Recently, the good folks over at the Exzellenzcluster (that’s German new-speak, folks!) Trier invited me over for a talk on our “networks in political science” project (which is not dead, just moving very slowly). Since this is multimedia month, they captured my voice and re-synched it with the presentation. Spooky stuff: all silly jokes, every “errrr” and all my nasty comments on various colleagues near and far are now online forever. Makes you wonder about scientific, technical and social progress. But if you could not be at Trier on this evening, or just cannot get enough of my lovely voice, just click below.
Last Saturday, we presented our ongoing work on collaboration and citation networks in Political Science at the
4th UK Network conference held at the University of Greenwich. For this conference, we created a presentation on Knowledge Networks in European Political Science that summarises most of our findings on political science in Britain and Germany and provides some additional international context. The picture on the right shows a subnetwork of about 320 scientists who mutually cite each others’ work. Watch out for the dense IR/methods cluster and the lack of (mutual) connections between the dispersed political sociology and formal methods camps.
Our project on social (citation and collaboration) networks in British and German political science involves networks with hundreds and thousands of nodes (scientists and articles). At the moment, our data come from the Social Science Citation Index (part of the ISI web of knowledge), and we use a bundle of rather eclectic (erratic?) scripts written in Perl to convert the ISI records into something that programs like Pajek or Stata can read. Some canned solutions (Wos2pajek, network workbench, bibexcel) are available for free, but I was not aware of them when I started this project, did not manage to install them properly, or was not happy with the results. Perl is the Swiss Army Chainsaw (TM) for data pre-processing, incredibly powerful (my scripts are typically less than 50 lines, and I am not an efficient programmer), and every time I want to do something in a slightly different way (i.e. I spot a bug), all I have to do is to change a few lines in the scripts.
After trying a lot of other programs available on the internet, we have chosen Pajek for doing the analyses and producing those intriguing graphs of cliques and inner circles in Political Science. Pajek is closed source but free for non-commercial use and runs on Windows or (via wine) Linux. It is very fast, can (unlike many other programs) easily handle very large networks, produces decent graphs and does many standard analyses. Its user interface may be slightly less than straightforward but I got used to it rather quickly, and it even has basic scripting capacities.
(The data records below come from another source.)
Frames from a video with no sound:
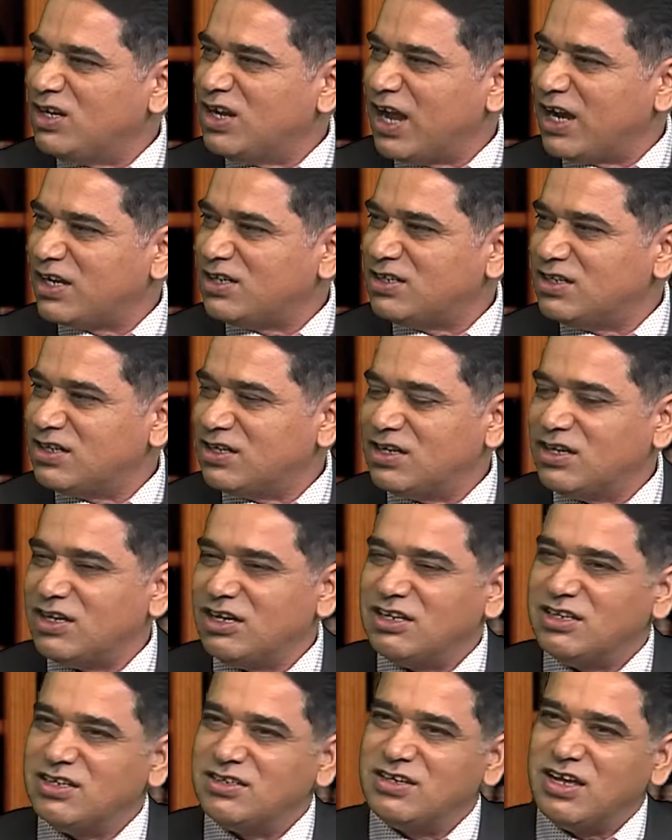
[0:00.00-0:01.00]
hectic
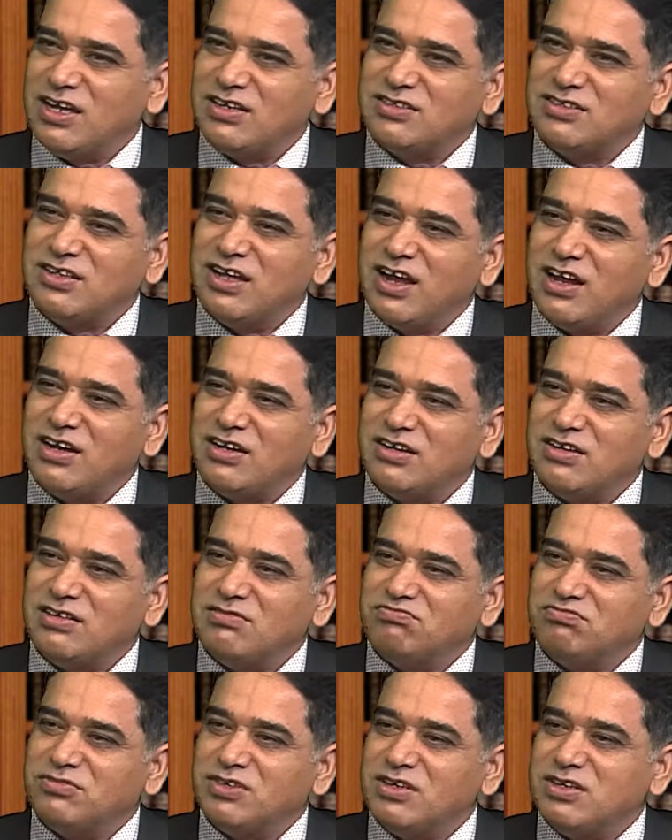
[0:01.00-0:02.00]
in the sense that
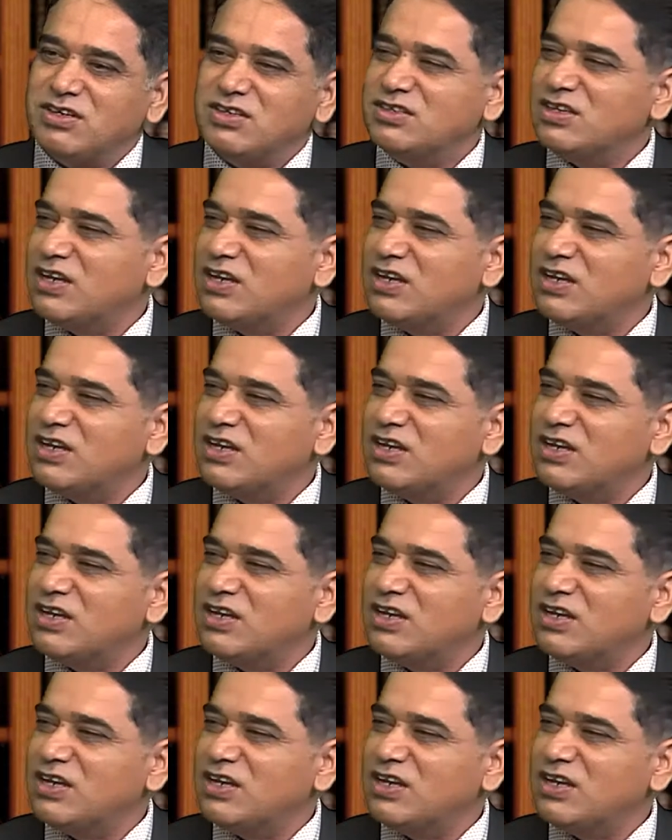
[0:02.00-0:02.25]
he's an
The only thing that is missing is a proper manual, but even this is not really a problem since Pajek’s creators have written a very accessible introduction to social network analysis that doubles up as documentation for the program (order from amazon.co.uk, amazon.com, amazon.de. However, Pajek has been under constant development since the 1990s (!) and has acquired a lot of new features since the book was published. Some of them are documented in an appendix, others are simply listed in the very short document that is the official manual for Pajek. You will want to go through the many presentations which are available via the Pajek wiki.
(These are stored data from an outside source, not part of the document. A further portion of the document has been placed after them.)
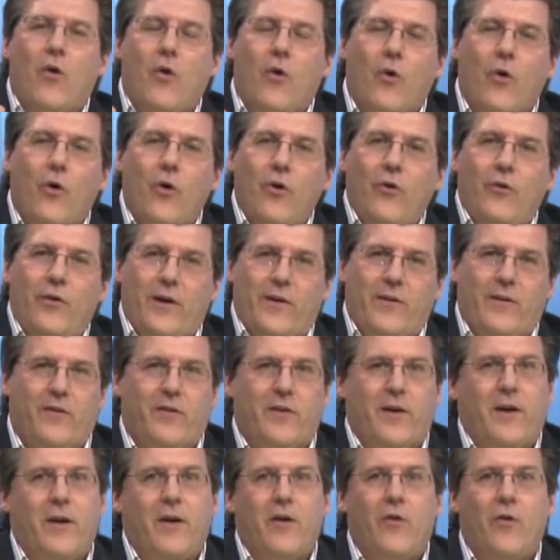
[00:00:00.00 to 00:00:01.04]
Early in the
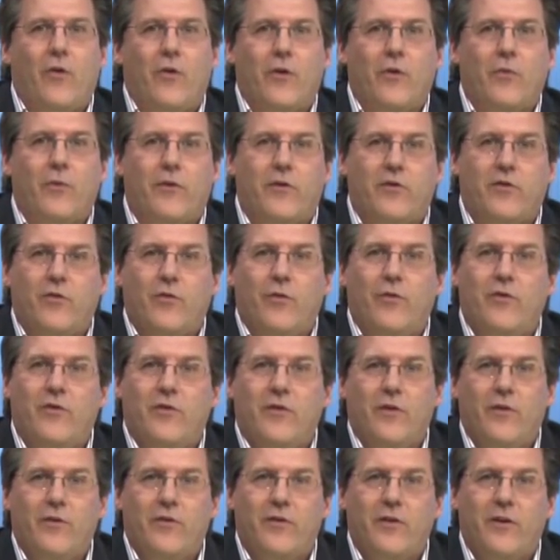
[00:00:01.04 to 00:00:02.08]
second quarter with the score
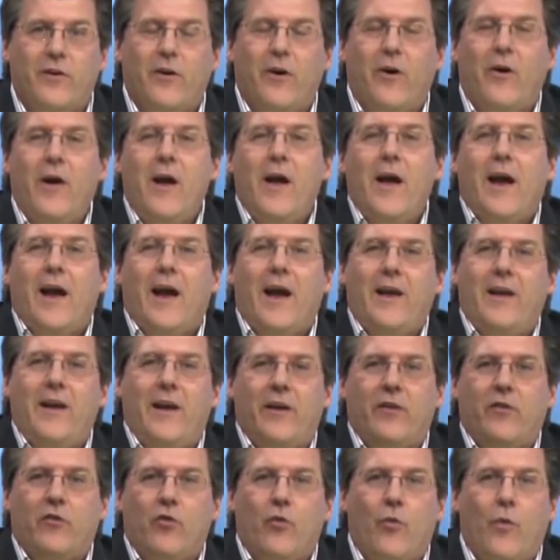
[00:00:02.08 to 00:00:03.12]
0-0, it
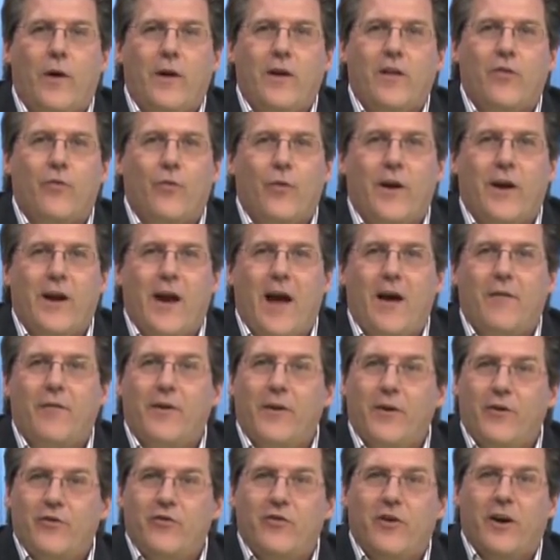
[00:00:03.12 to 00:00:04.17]
hit 23.5. I
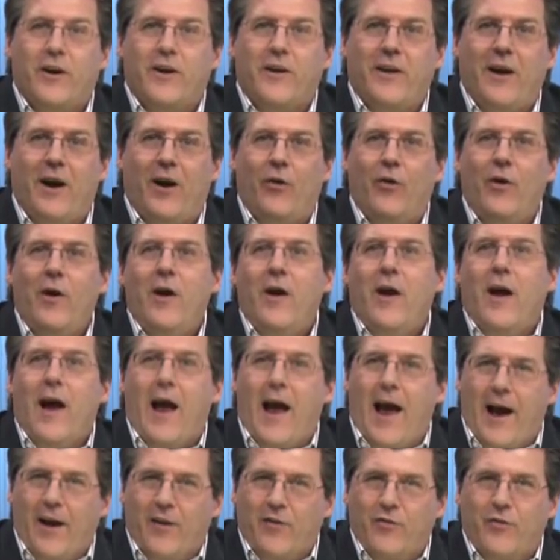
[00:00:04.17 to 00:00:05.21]
know Chuck Adell
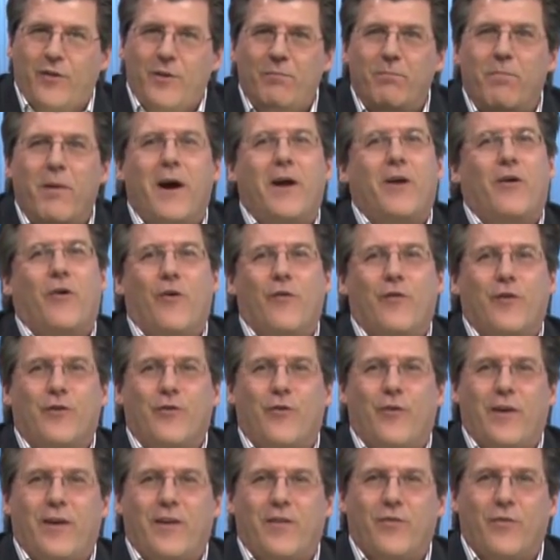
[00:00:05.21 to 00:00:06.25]
actually bet over
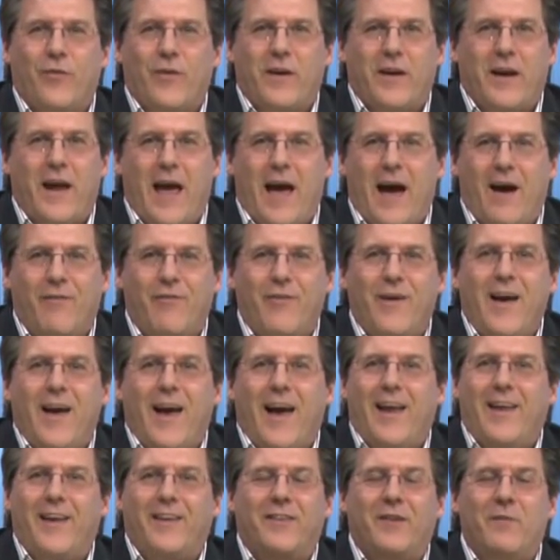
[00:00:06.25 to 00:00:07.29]
23.5,
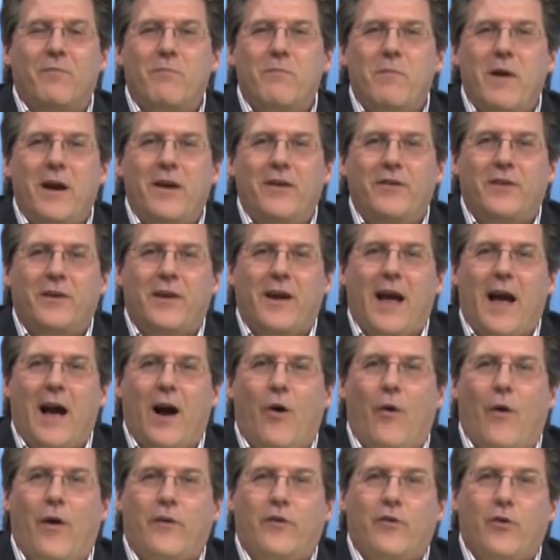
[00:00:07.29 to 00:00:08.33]
and it's amazing
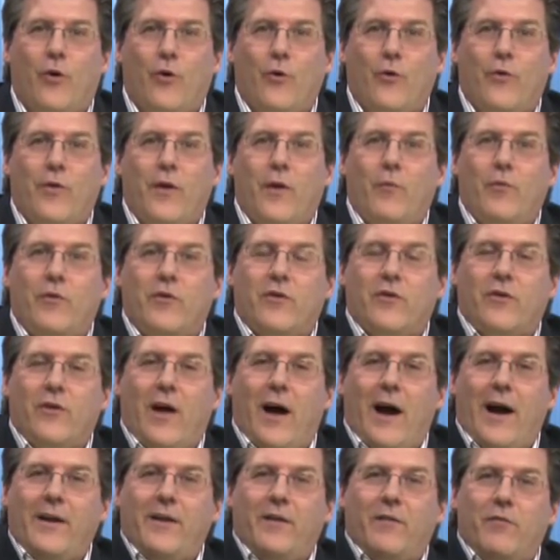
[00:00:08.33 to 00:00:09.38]
how a total that was
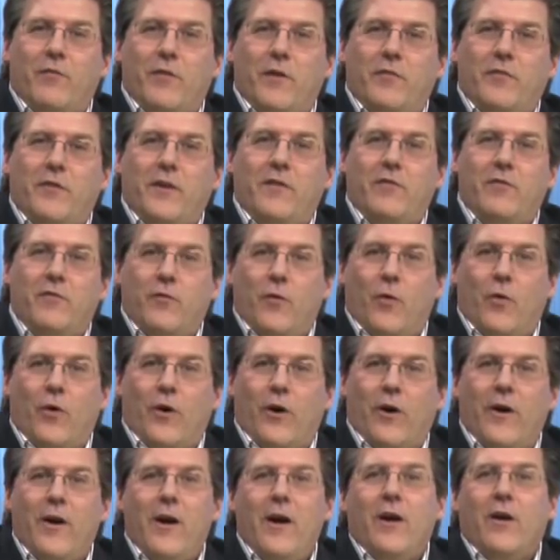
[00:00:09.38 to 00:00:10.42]
lined at
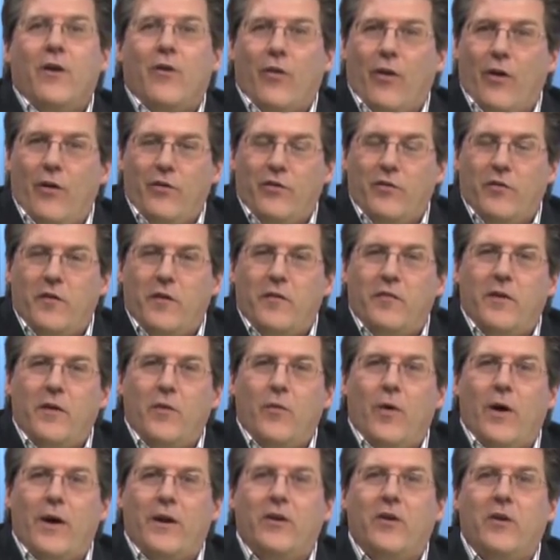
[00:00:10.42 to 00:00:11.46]
54, closed
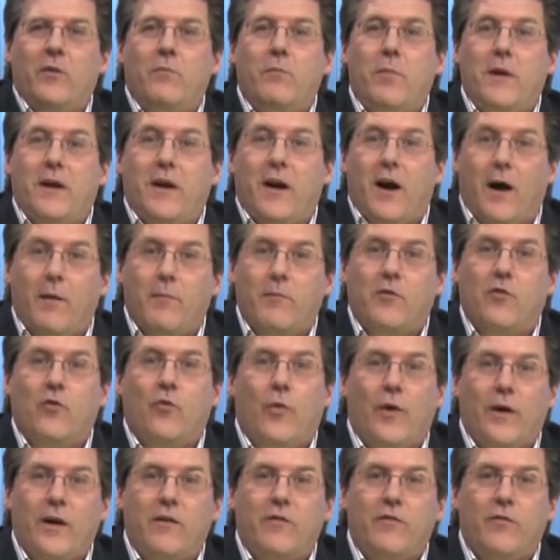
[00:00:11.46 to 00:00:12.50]
51, could become
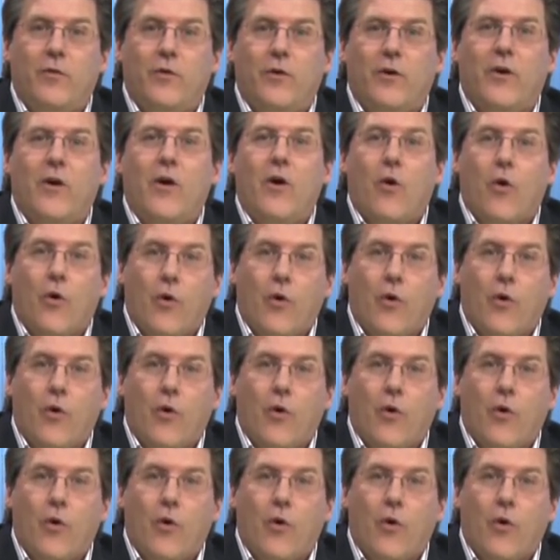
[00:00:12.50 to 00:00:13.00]
24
Of course, there is much more software available, often at no cost. If you do program Java or Python (I don’t), there are several libraries available that look very promising. Amongst the stand-alone programs, visone stands out because it can easily produce very attractive-looking graphs of small networks. Even more software has been developed in the context of other sciences that have an interest in networks (chemistry, biology, engineering etc.)
Here is a rather messy collection of links to sna software. Generally, you will want something that is more systematic and informative. Ines Mergel has recently launched a bid for creating a comprehensive software list on wikipedia. The resulting page on social network analysis software is obviously work in progress but provides very valuable guidance.
More preliminary findings on Social Networks in Political Science: from our analysis of collaboration patterns in the British Journal of Political Science (BJPS) and Political Studies (PS), we conclude that co-publication is much more widespread and intense than in Germany (not a huge surprise). Yet, at least on the basis of these two journals, collaboration networks in British political science look rather fragile when compared to the sciences. Obviously, further research is needed.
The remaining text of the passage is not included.